Journal · Designer & AI

Wir reden nicht über dasselbe, wenn wir Design sagen

Je mehr Designerinnen und Designer ich treffe, die Angst vor AI haben, desto klarer wird mir: Wir reden nicht über dasselbe, wenn wir "Design" sagen.

Es gibt mehr oder weniger zwei Gruppen.

Die einen meinen: schnell ein paar Screens werfen. Varianten produzieren, bis jemand nickt. Sichtbarer Output. Pixel-perfekt. Tool-Beherrschung.

Die anderen meinen: verstehen, für wen, in welchem Kontext, unter welchen Bedingungen, mit welchen Folgen. Modell bauen. Klärungsdisziplin.

Beide Gruppen tragen denselben Titel, sitzen in denselben Teams und bewerben sich auf dieselben Stellen. Deshalb reden auch alle aneinander vorbei, sobald es um AI geht. Die Frage "ersetzt AI Designer" hat für die beiden schlicht nicht dieselbe Antwort.

Wer sich wirklich fürchten muss

Gruppe eins. Die hat berechtigt Angst. Denn genau das macht AI jetzt schneller, auch wenn noch nicht zweifelsfrei besser.

Und Gruppe zwei? Die wird gerade dringender gebraucht denn je.

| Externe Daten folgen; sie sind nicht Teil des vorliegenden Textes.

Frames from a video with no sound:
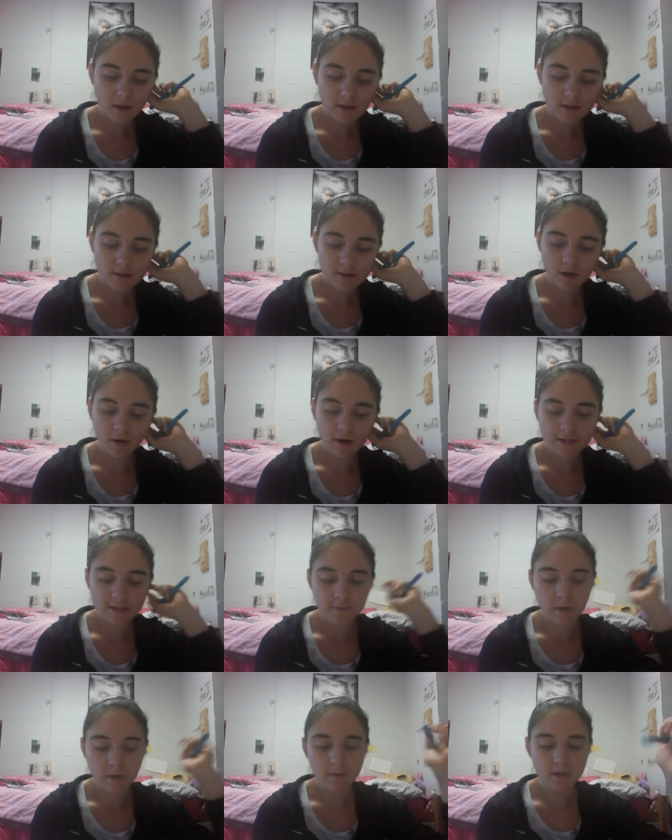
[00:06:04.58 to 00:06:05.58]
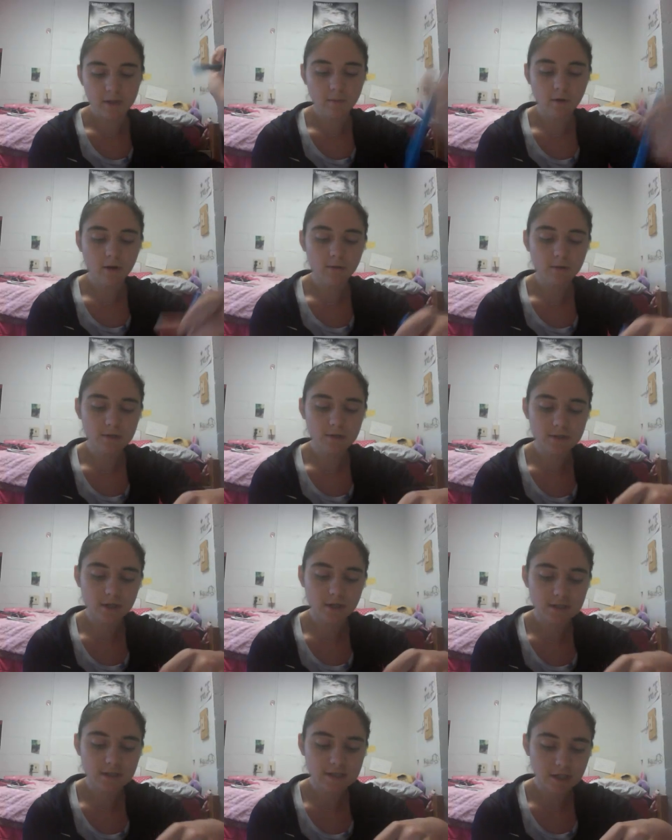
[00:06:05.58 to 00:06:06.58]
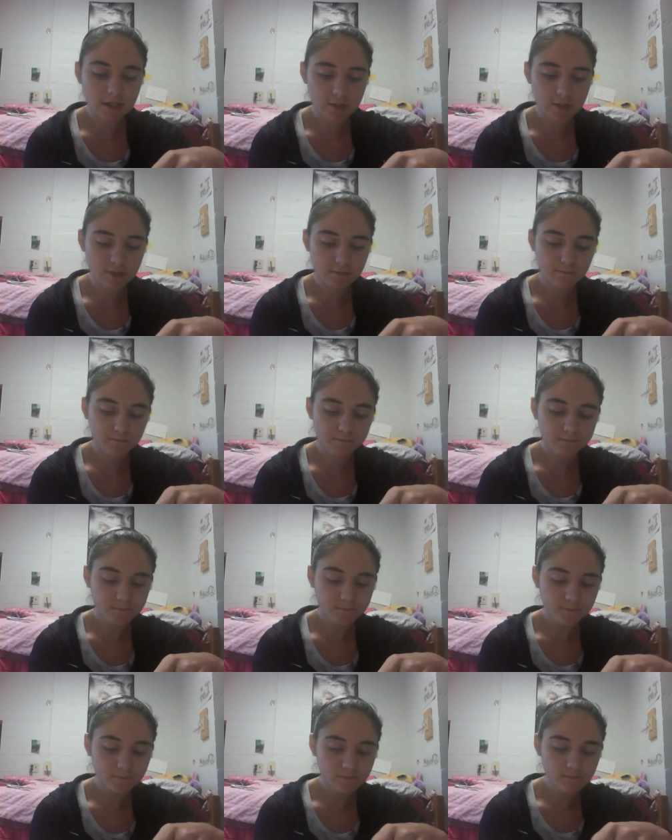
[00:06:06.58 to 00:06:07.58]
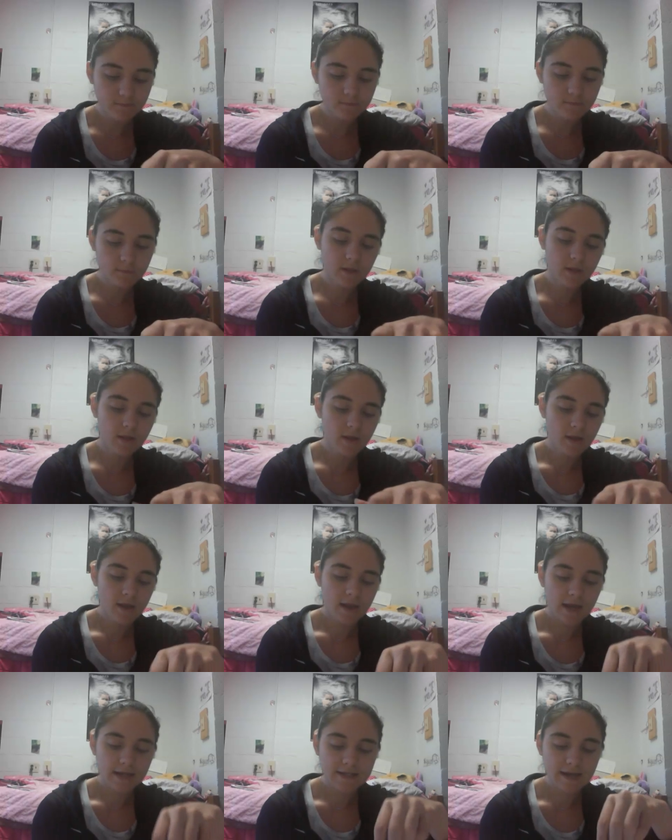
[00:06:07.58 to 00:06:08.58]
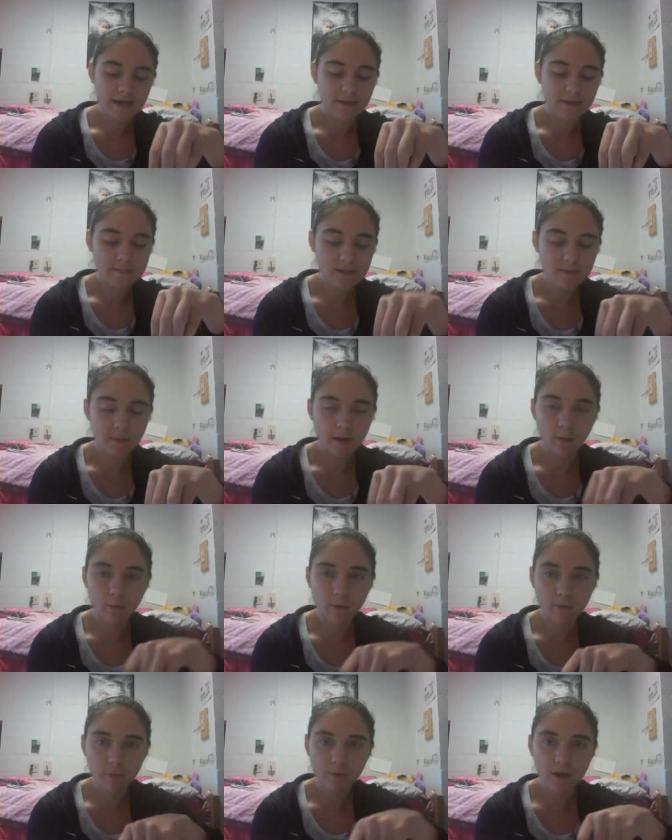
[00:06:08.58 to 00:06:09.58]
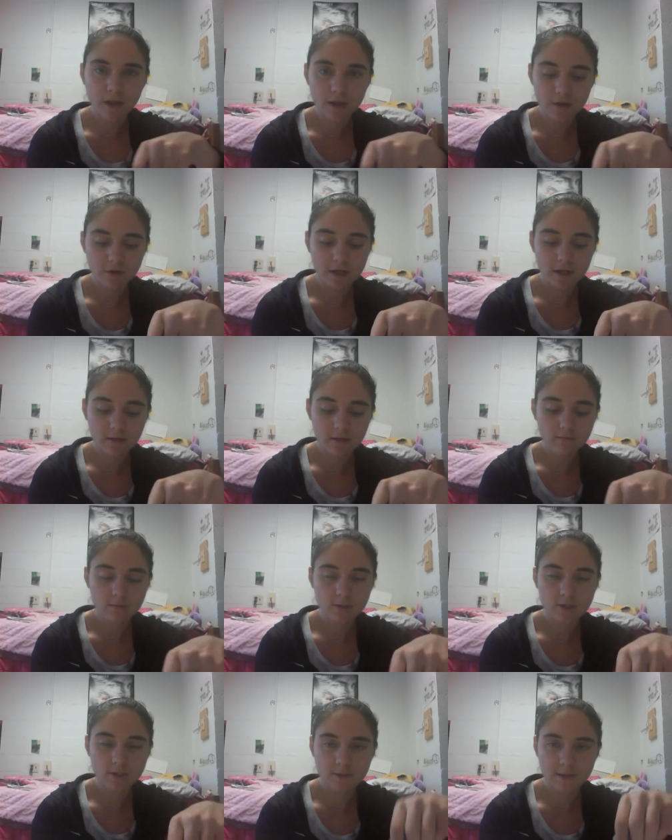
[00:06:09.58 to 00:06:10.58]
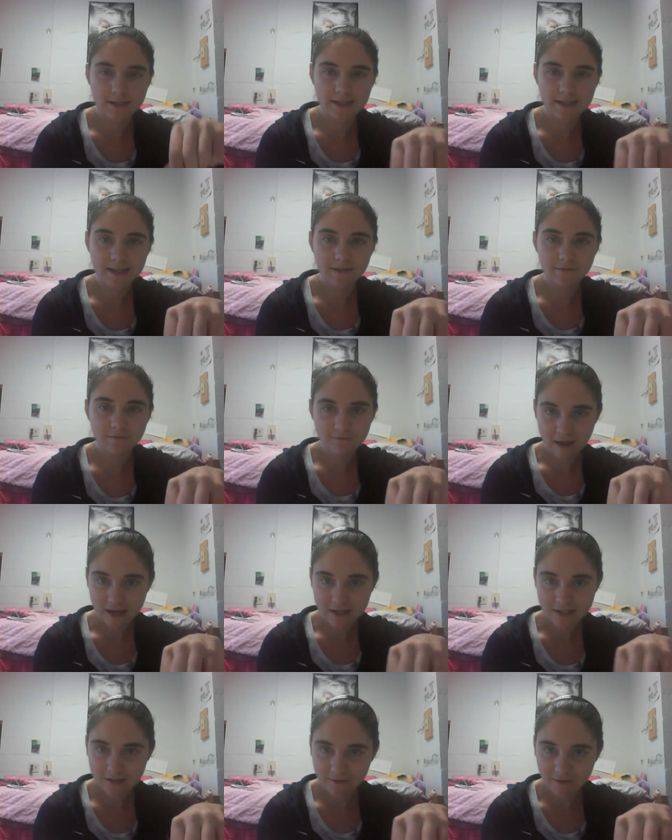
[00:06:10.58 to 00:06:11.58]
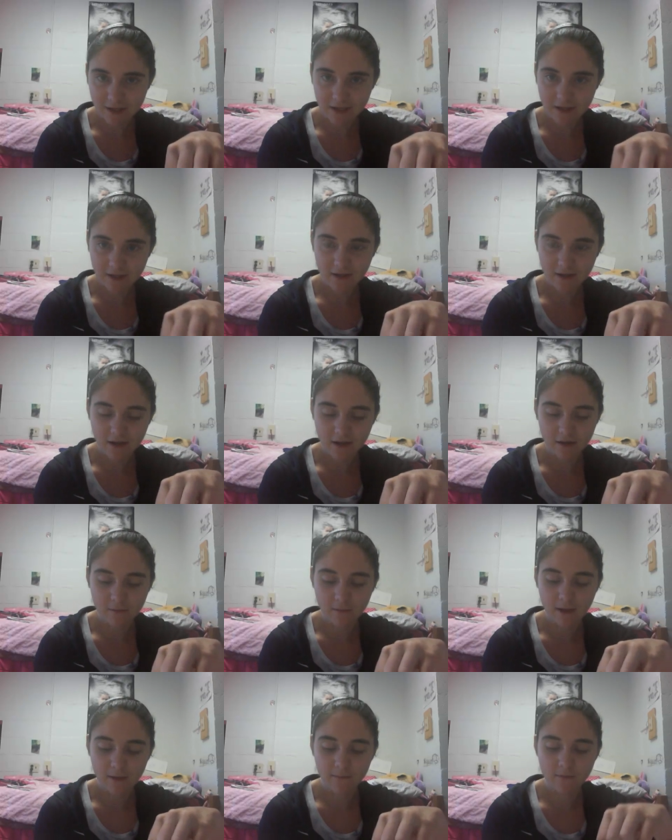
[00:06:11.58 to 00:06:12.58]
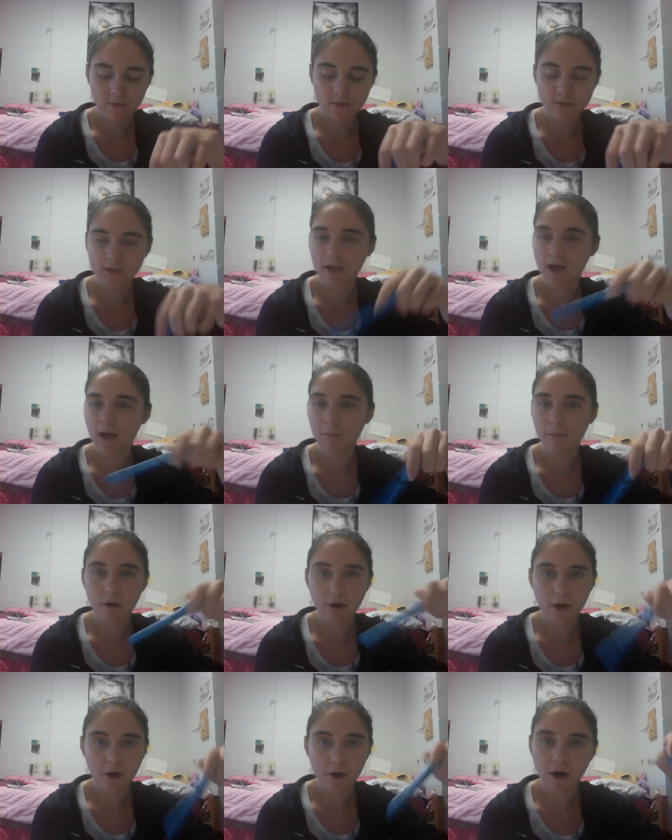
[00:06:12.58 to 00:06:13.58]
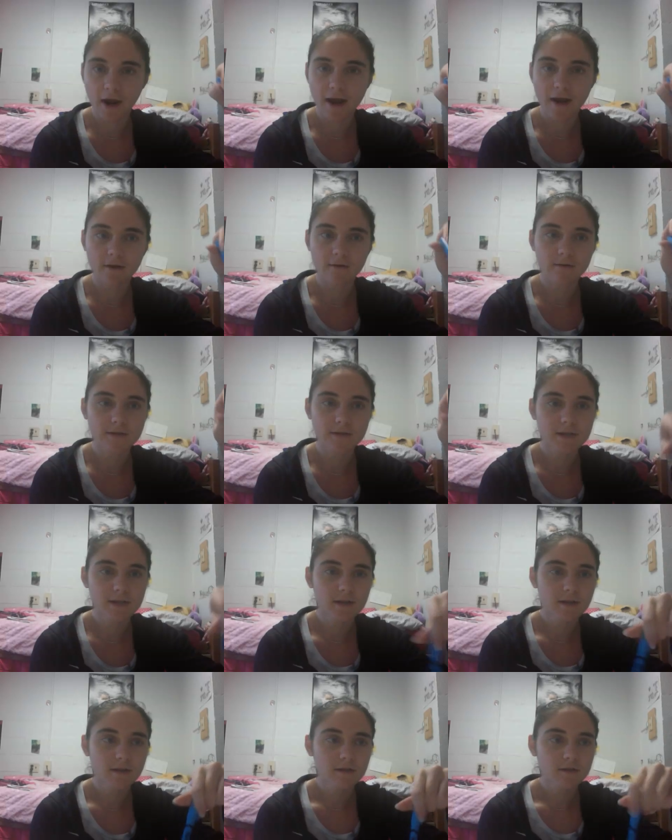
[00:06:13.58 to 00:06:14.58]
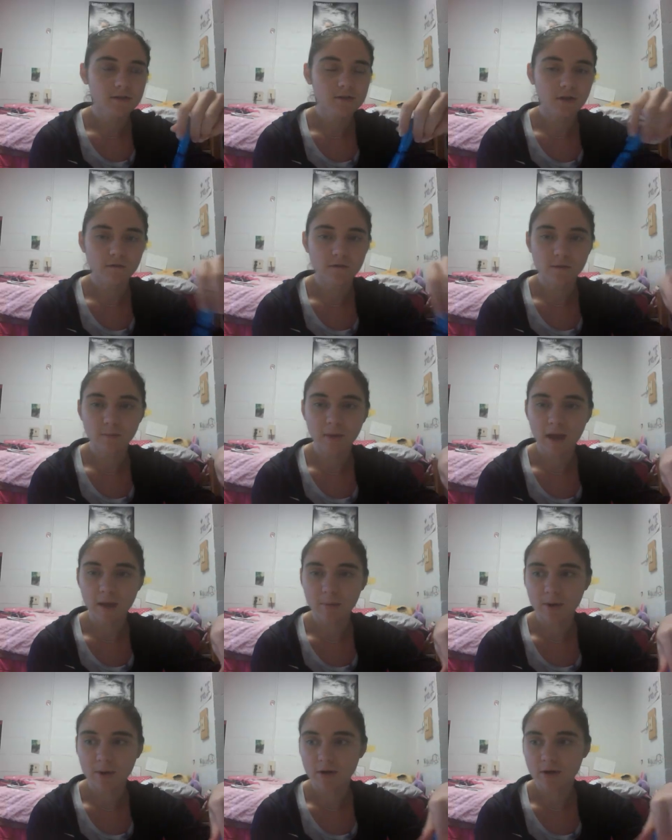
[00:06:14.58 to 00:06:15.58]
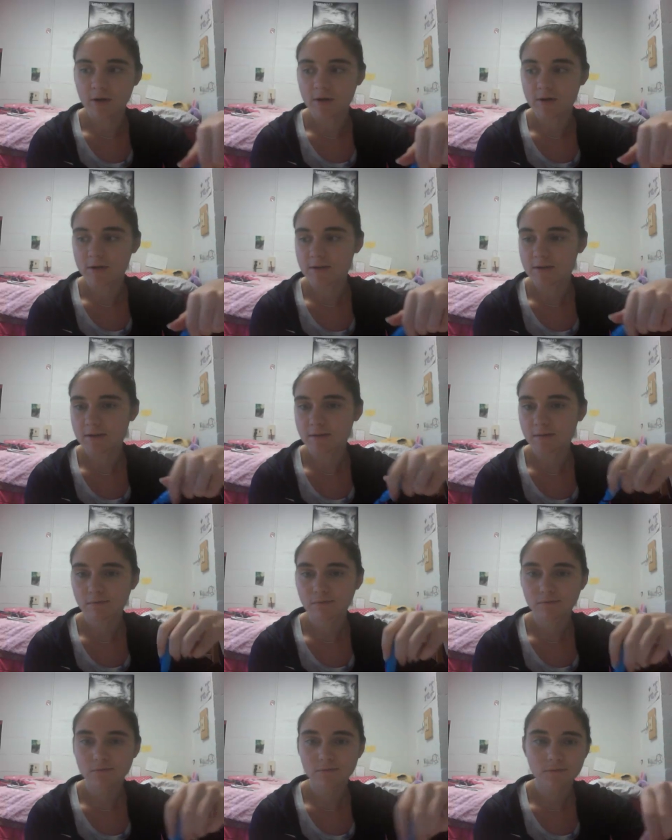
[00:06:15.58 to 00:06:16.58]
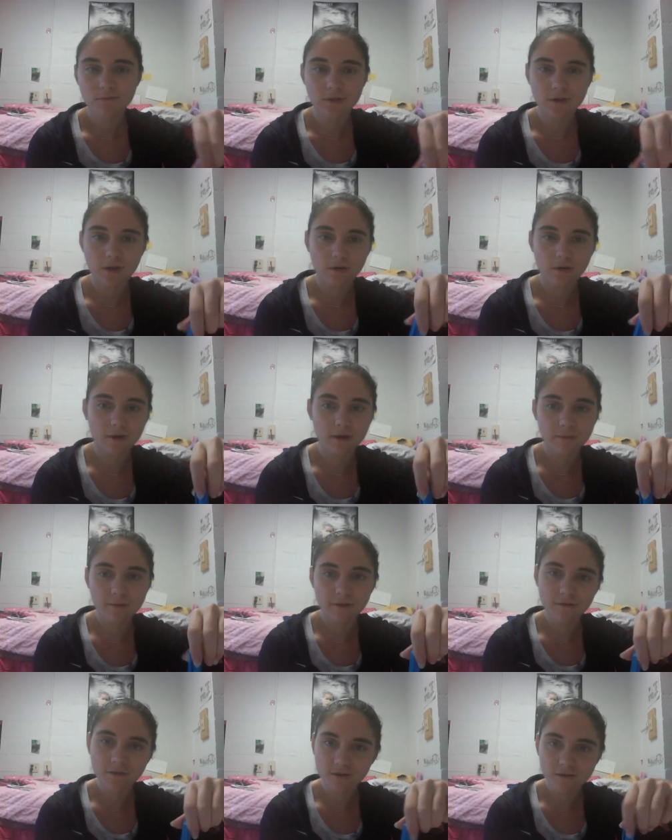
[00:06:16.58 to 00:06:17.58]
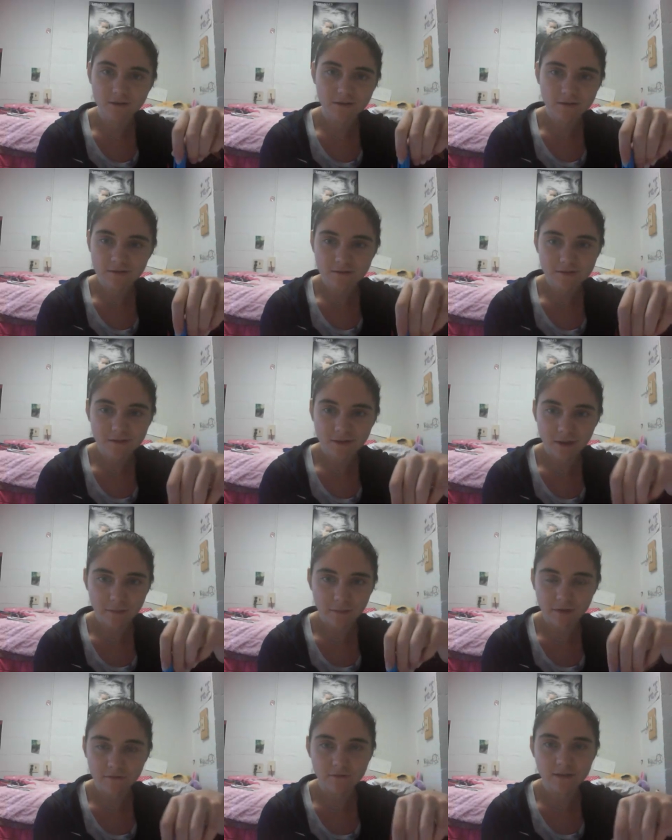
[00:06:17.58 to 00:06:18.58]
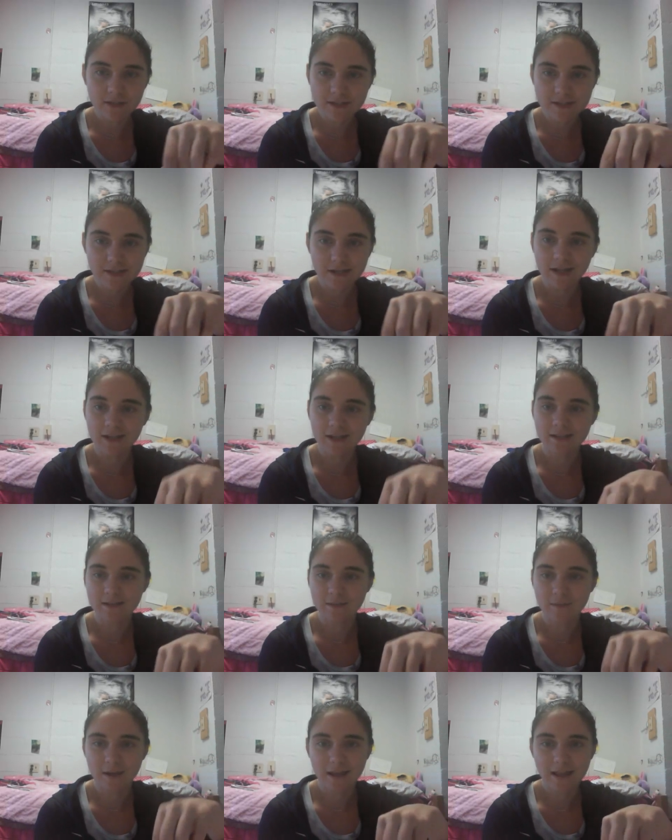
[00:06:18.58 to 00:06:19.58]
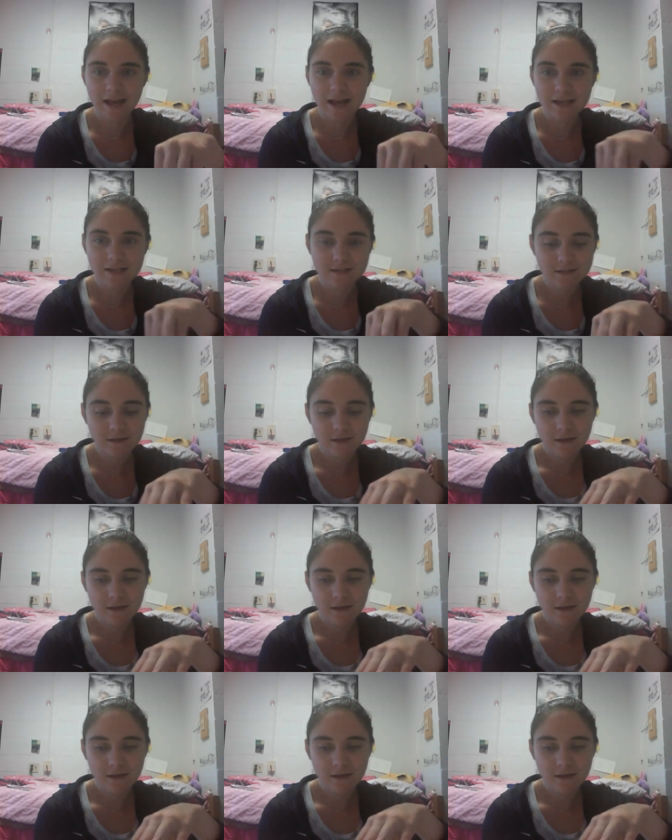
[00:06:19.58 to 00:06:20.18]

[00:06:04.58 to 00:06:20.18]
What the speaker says: So I took my BMR, which is 1300. I times it by 1.3, which is my daily activity. I'm usually up walking around, shuffling papers. I'm never really sitting unless I'm in class.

Denn Design war nie der Screen. Auch nicht das Tool, mit dem er entstand. Design ist die Kette von Entscheidungen, die zum Screen führen. Ein Interface ist nicht das Design. Es ist die sichtbare Folge von Entscheidungen, die längst getroffen wurden, oft ohne dass jemand merkt, wann.

Die eigentliche Arbeit begann immer schon vor dem Interface. Welches Problem lösen wir wirklich? Welche Annahmen richten den grössten Schaden an, wenn sie falsch sind? Wie kommen wir von Annahmen zu Tatsachen?

Wird AI Designer ersetzen? Das ist gar nicht die Frage. Die Frage ist: Was haben wir die letzten Jahre eigentlich unter "Design" verstanden?

Und dann beerdigen wir uns auch noch selbst

Es gibt einen Teil dieser Debatte, der mich ehrlich ärgert.

In den letzten Wochen habe ich wieder mehrere Beiträge gelesen mit derselben Pointe: "Designers are dead." "Pixel-Arbeit ist tot." "Lernt Strategie oder Code."

Wer postet das gerade? Oft Designerinnen und Designer selbst. UX-Leute. Produktmenschen, die uns auf Pixel-Arbeit reduzieren, weil sie selbst nie verstanden haben, was darunter liegt.

Mein Take, nach gut 25 Jahren in dem Feld, mit etwas Frust: Wir demolieren uns die Existenzberechtigung selber.

Wer Design auf Pixel-Schubsen reduziert, egal ob als Selbstdiagnose oder als Fremdurteil, hat den Beruf nie wirklich begriffen. Das war nie der Job. UX war immer der Decision Layer: das Modell von User, Workflow und Informationsfluss, das den Screens zugrunde liegt. Screens kommen aus dem Modell. Sie ersetzen es nicht.

AI macht das jetzt sichtbarer. Wer sich über Pixel-Arbeit identifiziert hat, sieht ersetzbar aus, weil AI Pixel kann. Aber das war schon vorher das schwächere Ende des Berufs. Jetzt fällt es nur als erstes weg.

Der Reflex, das laut mitzurufen, ist verständlich. Wer den Untergang selbst ausruft, wirkt wach statt betroffen. Nur: Es kostet uns genau die Sprache, mit der wir erklären könnten, was wir eigentlich tun.

Hier sollten wir zusammenstehen, statt uns gegenseitig zu beerdigen. Wenn wir uns selbst zur PM-Designer-Hybridrolle erklären oder "designers are cooked" posten, wer soll dann unsere eigentliche Arbeit verteidigen?

Die Arbeit wird nicht weniger

Das ist die Arbeit: verstehen, klären, entscheiden, bevor gebaut wird. Sie wird nicht weniger wegen AI. Im Gegenteil, sie wird teurer, weil das Bauen zur Commodity wird.

Wir verteidigen sie aber nur, wenn wir sie ernst nehmen. Auch untereinander.

Und für alle, die gerade Angst haben: Die ehrliche Frage ist nicht, ob AI dich ersetzt. Sie ist, in welcher der beiden Gruppen du eigentlich arbeiten willst. Die Antwort darauf ist keine Frage von Talent, sondern von Haltung, und man kann sie jederzeit ändern.